- **EXERCISE AIM**: All entries below must be retyped exactly, though pictures are to be skipped.

----- INPUT RECORDS

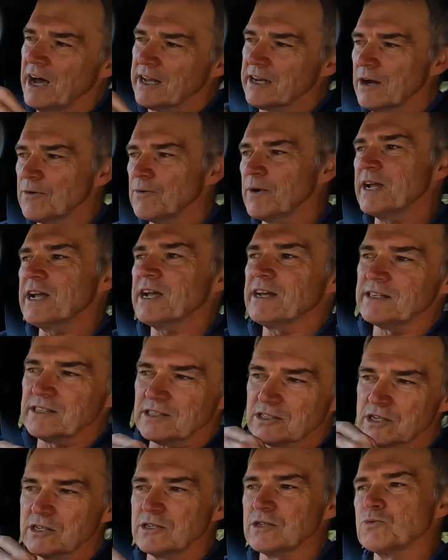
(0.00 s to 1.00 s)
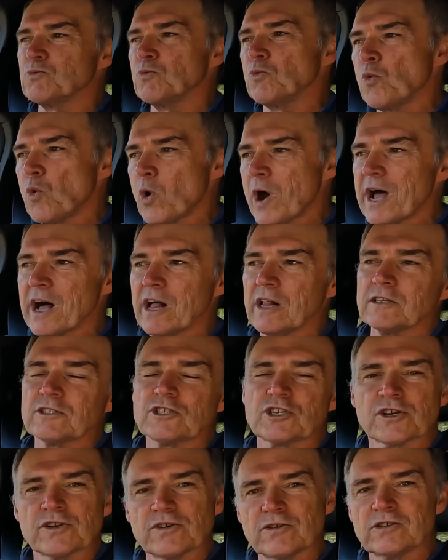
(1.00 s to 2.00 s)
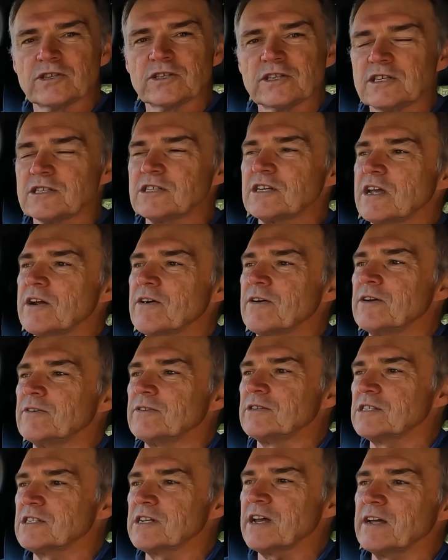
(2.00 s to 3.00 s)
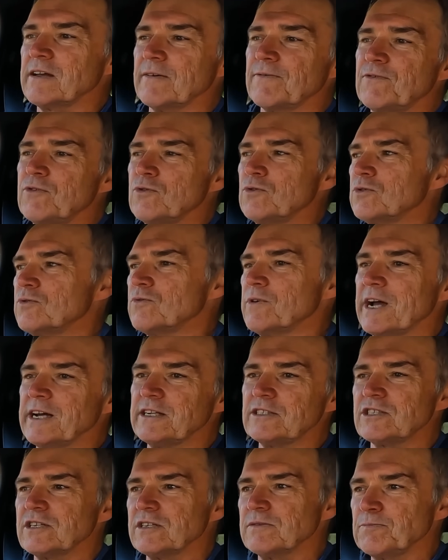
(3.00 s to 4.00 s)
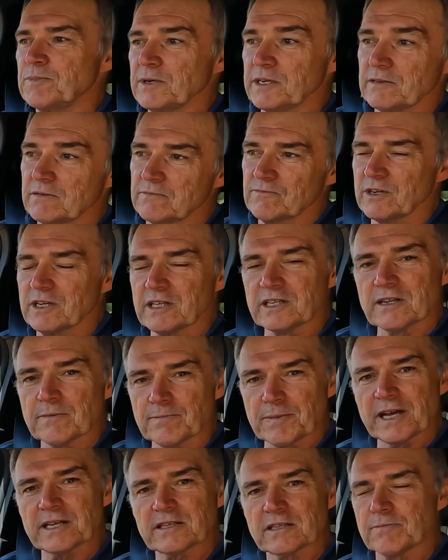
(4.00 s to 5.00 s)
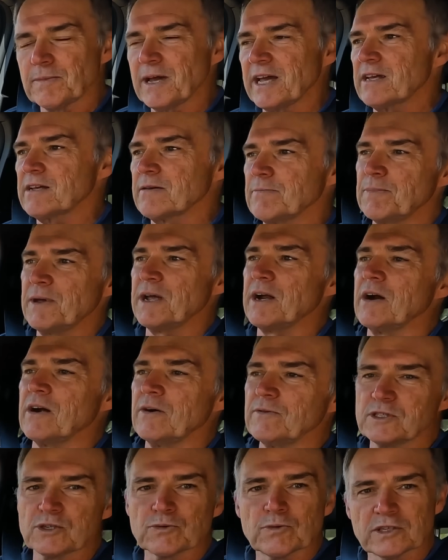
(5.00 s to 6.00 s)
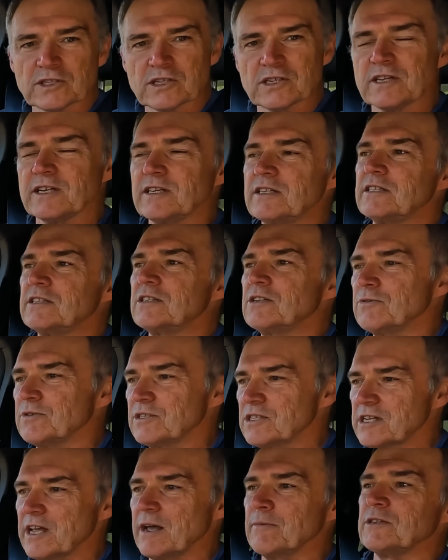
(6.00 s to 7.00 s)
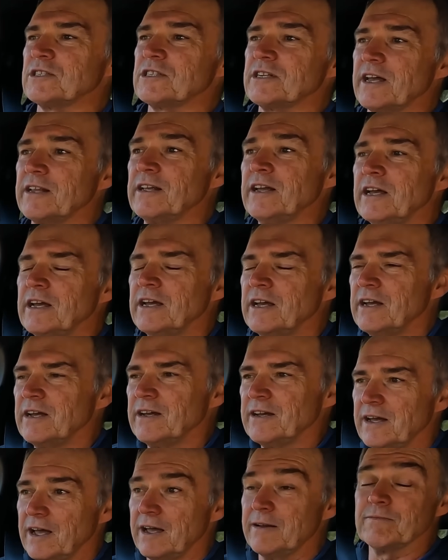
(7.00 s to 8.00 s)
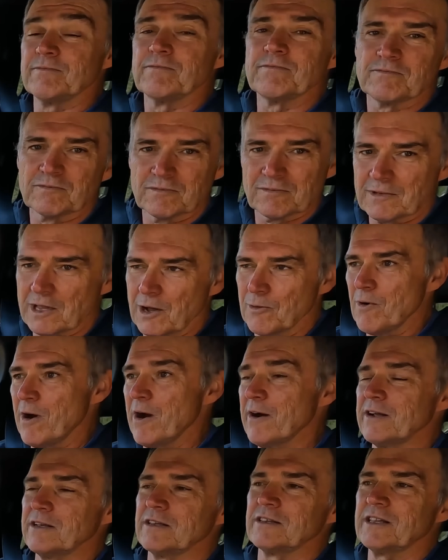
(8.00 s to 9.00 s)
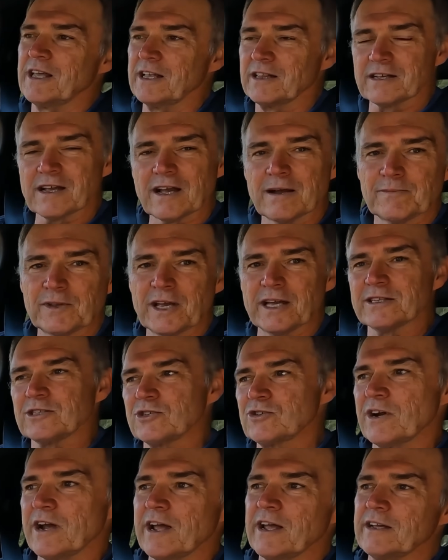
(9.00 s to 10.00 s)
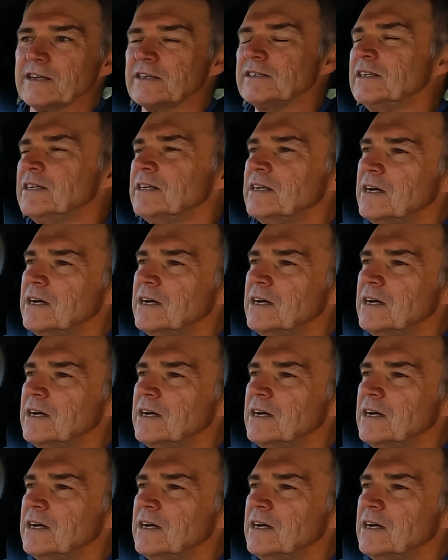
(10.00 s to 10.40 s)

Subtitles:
I don't reckon it's as well tuned in this area as, say, a Ford Ranger, but really a back-to-back comparo is what's needed to establish that. And don't worry, that'll come down the track.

----------

- **EXPECTED ANSWER**:
(0.00 s to 1.00 s)
(1.00 s to 2.00 s)
(2.00 s to 3.00 s)
(3.00 s to 4.00 s)
(4.00 s to 5.00 s)
(5.00 s to 6.00 s)
(6.00 s to 7.00 s)
(7.00 s to 8.00 s)
(8.00 s to 9.00 s)
(9.00 s to 10.00 s)
(10.00 s to 10.40 s)

Subtitles:
I don't reckon it's as well tuned in this area as, say, a Ford Ranger, but really a back-to-back comparo is what's needed to establish that. And don't worry, that'll come down the track.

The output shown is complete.